▸ **Assigned task**: Every entry must be given again exactly. Include no pictures.

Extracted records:
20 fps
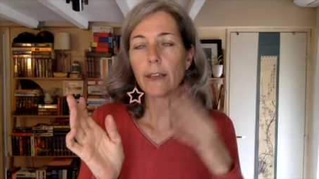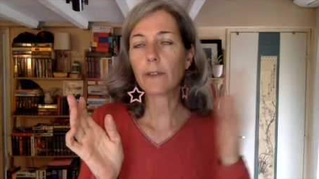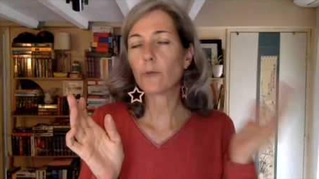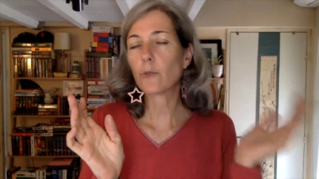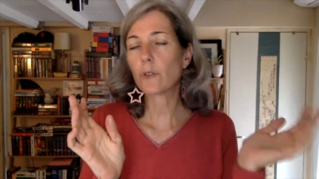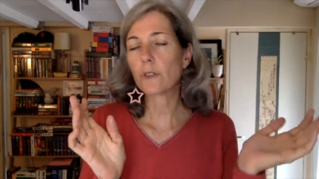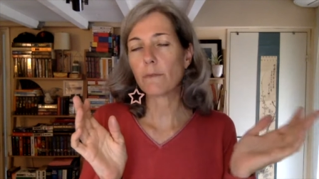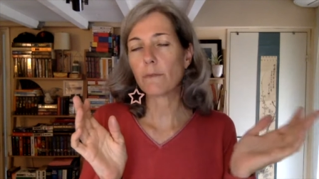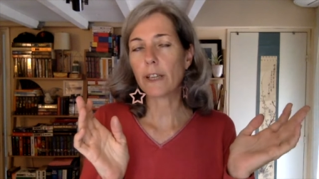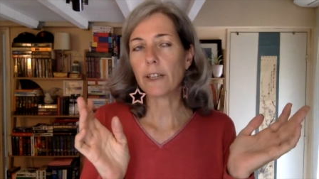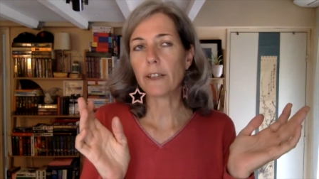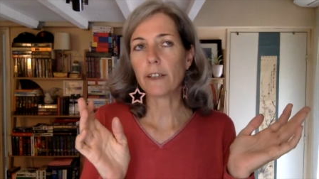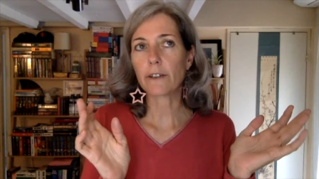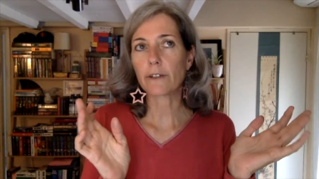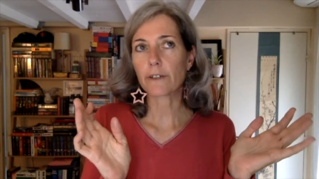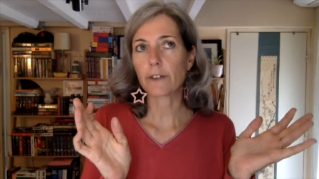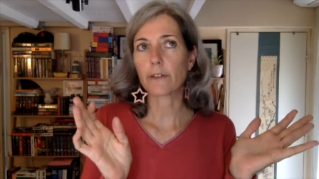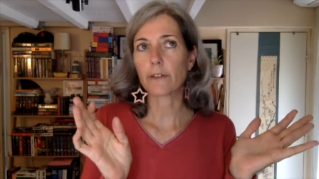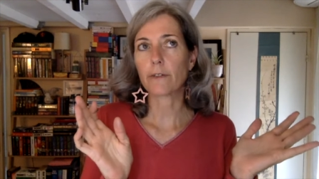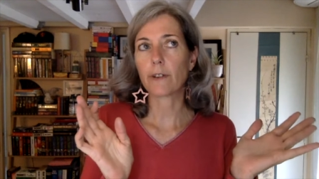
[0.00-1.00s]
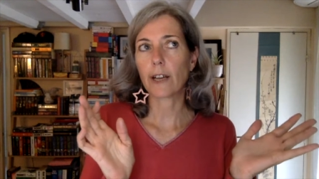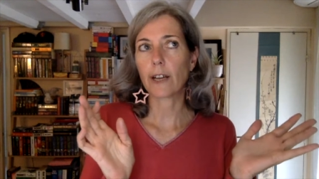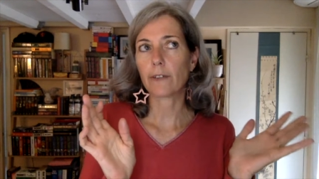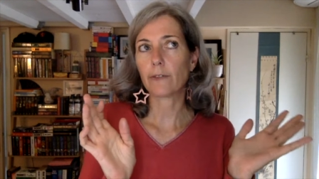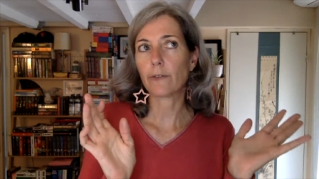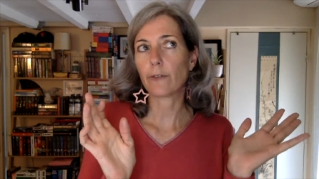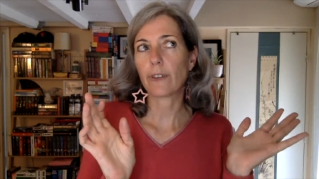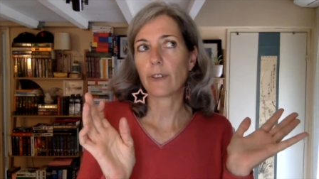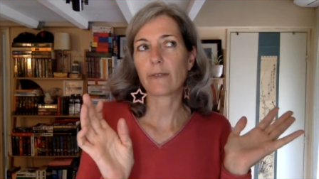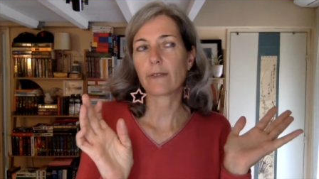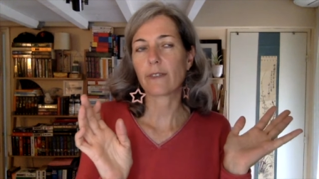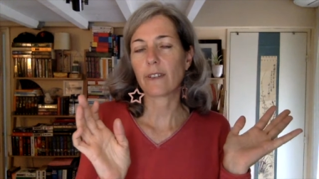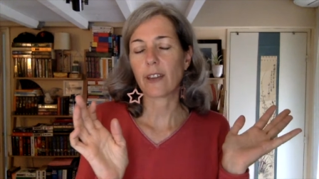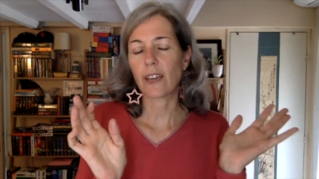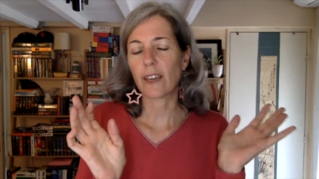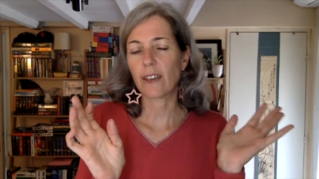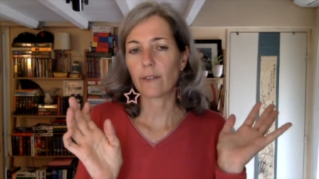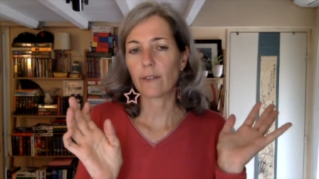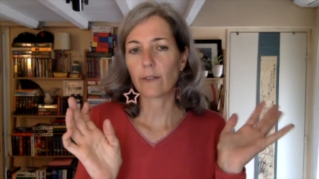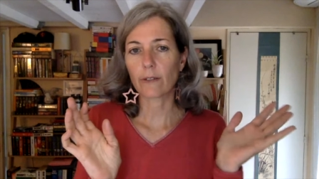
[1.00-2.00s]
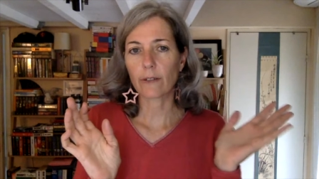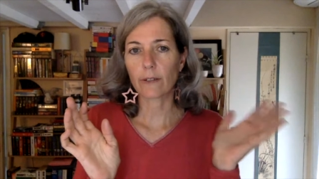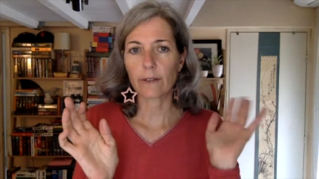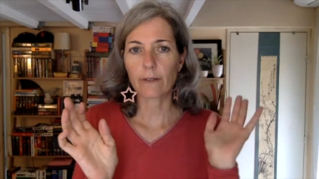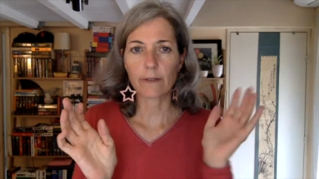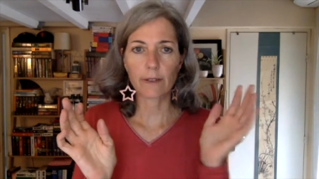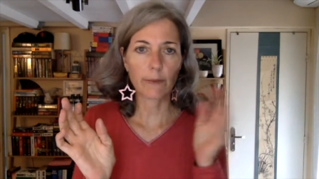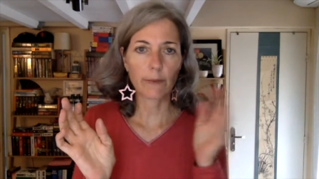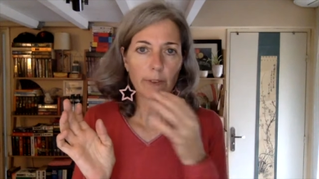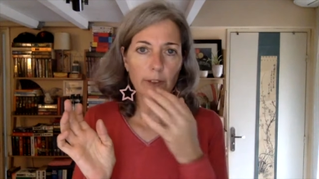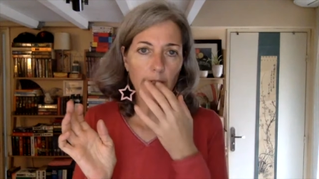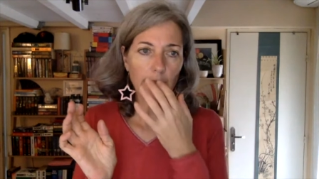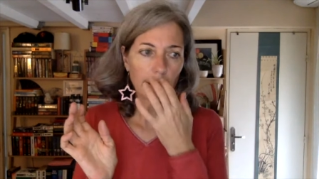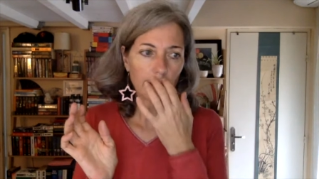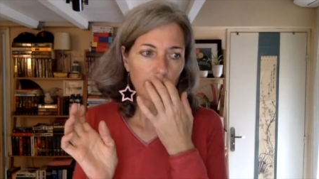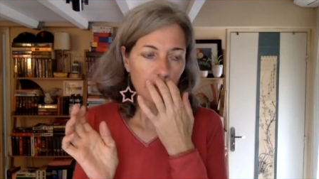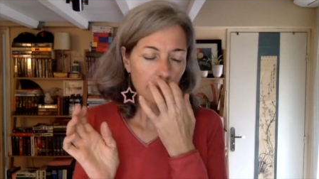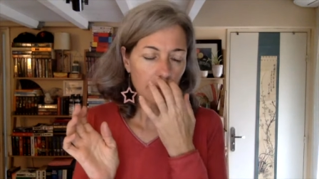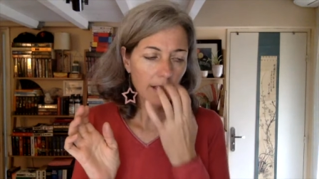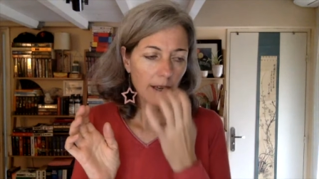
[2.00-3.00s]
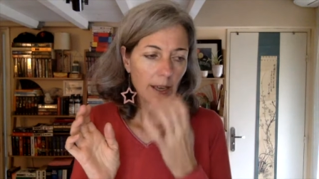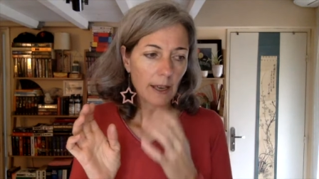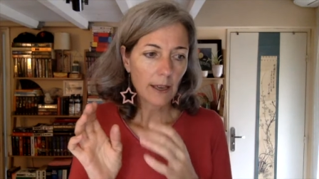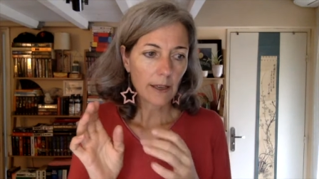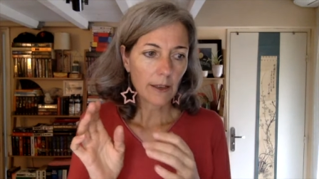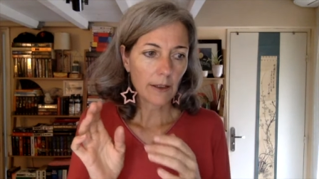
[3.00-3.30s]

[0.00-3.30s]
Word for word: it was many years ago, like 2008 or something like this.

▸ **Reply**:
20 fps
[0.00-1.00s]
[1.00-2.00s]
[2.00-3.00s]
[3.00-3.30s]

[0.00-3.30s]
Word for word: it was many years ago, like 2008 or something like this.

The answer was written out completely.